Primal Leadership Definition
This emotional task of the leader is primal – that is, first – in two senses: It is both the original and the most important act of leadership.”

Resonance vs Dissonance
When leaders drive emotions positively we call this effect resonance. When they drive emotions negatively, leaders spawn dissonance, undermining the emotional foundations that let people shine. Whether an organization withers or flourishes depends to a remarkable extent on the leaders’ effectiveness in this primal emotional dimension.”

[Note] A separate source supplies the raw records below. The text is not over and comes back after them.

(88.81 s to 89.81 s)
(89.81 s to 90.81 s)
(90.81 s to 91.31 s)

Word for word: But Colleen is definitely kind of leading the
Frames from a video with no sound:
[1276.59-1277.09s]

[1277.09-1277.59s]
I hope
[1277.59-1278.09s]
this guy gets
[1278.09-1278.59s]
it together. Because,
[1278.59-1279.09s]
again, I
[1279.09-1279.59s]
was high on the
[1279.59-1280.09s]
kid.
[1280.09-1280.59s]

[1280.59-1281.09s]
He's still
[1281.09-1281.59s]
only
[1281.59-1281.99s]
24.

Laughter: the shortest distance between two people
(NB As far as I know, Goleman took that line from stand-up comedian Victor Borge).
“In a neurological sense, laughing represents the shortest distance between two people because it instantly interlocks limbic systems. This immediate, involuntary reaction, as one researcher puts it, involves “the most direct communication possible between people – brain to brain – with our intellect just going for the ride, in what might be called a ‘limbic lock’.”

Leadership, not leader
As the sociologist Max Weber argued a century ago, institutions that endure thrive not because of one leader’s charisma, but because they cultivate leadership throughout the system.

Changes to the EI model
“Readers familiar with earlier versions of the EI model will notice some changes here. Where we formerly listed five main domains of EI, we now have simplified the model into four domains – self-awareness, self-management, social awareness, and relationship management – with eighteen competencies instead of the original twenty-five (see the chart). For instance, an EI domain would be social awareness; a competency in that domain would be empathy or service. The result is an emotional intelligence model that more clearly links specific clusters of competencies to the underlying brain dynamics that drive them.”

EI CAN be learnt
“These EI competencies are not innate talents, but learned abilities, each of which has a unique contribution to making leaders more resonant, and therefore more effective.
That fact speaks to an urgent business need, one with great impact on financial results: helping leaders to lead more effectively.”